About this exercise: Give back exactly the line containing "[4.50-5.40s]" and all that follow it in the data below, with the pictures left out.

Records for this exercise:
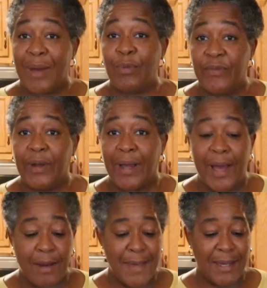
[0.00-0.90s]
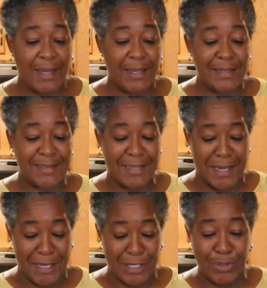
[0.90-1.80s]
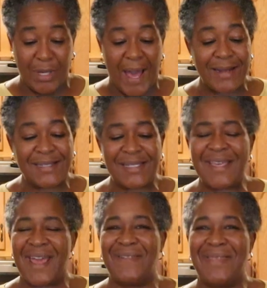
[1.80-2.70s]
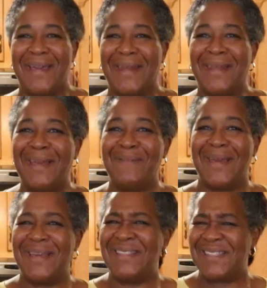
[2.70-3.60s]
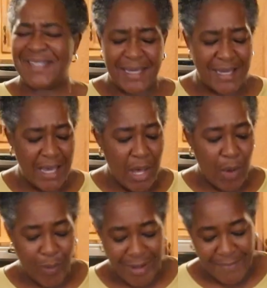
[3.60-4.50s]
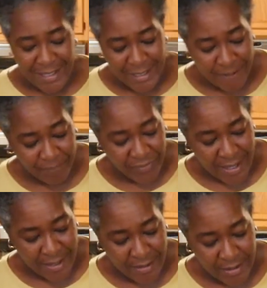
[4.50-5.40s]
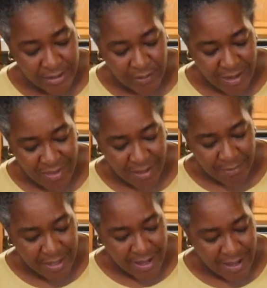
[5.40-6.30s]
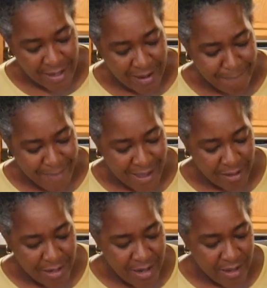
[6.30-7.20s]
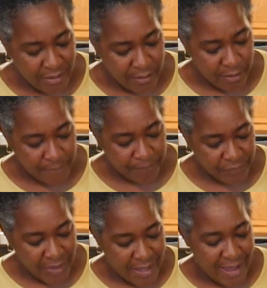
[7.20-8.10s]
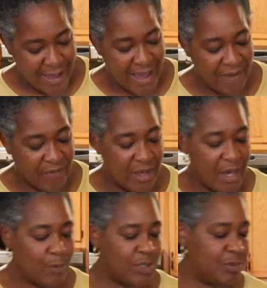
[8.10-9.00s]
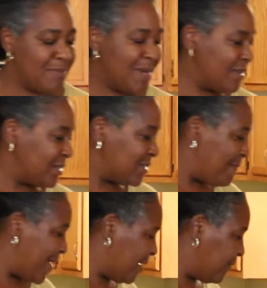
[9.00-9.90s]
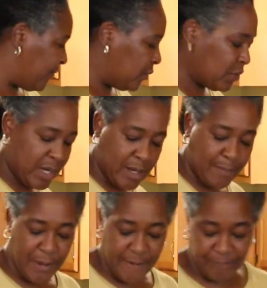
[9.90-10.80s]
I will figure out how to make it because you kind of see everything, and I like when I can see what I'm eating. And so I think I'm gonna add about another half a cup, which would make this about a full cup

Written response:
[4.50-5.40s]
[5.40-6.30s]
[6.30-7.20s]
[7.20-8.10s]
[8.10-9.00s]
[9.00-9.90s]
[9.90-10.80s]
I will figure out how to make it because you kind of see everything, and I like when I can see what I'm eating. And so I think I'm gonna add about another half a cup, which would make this about a full cup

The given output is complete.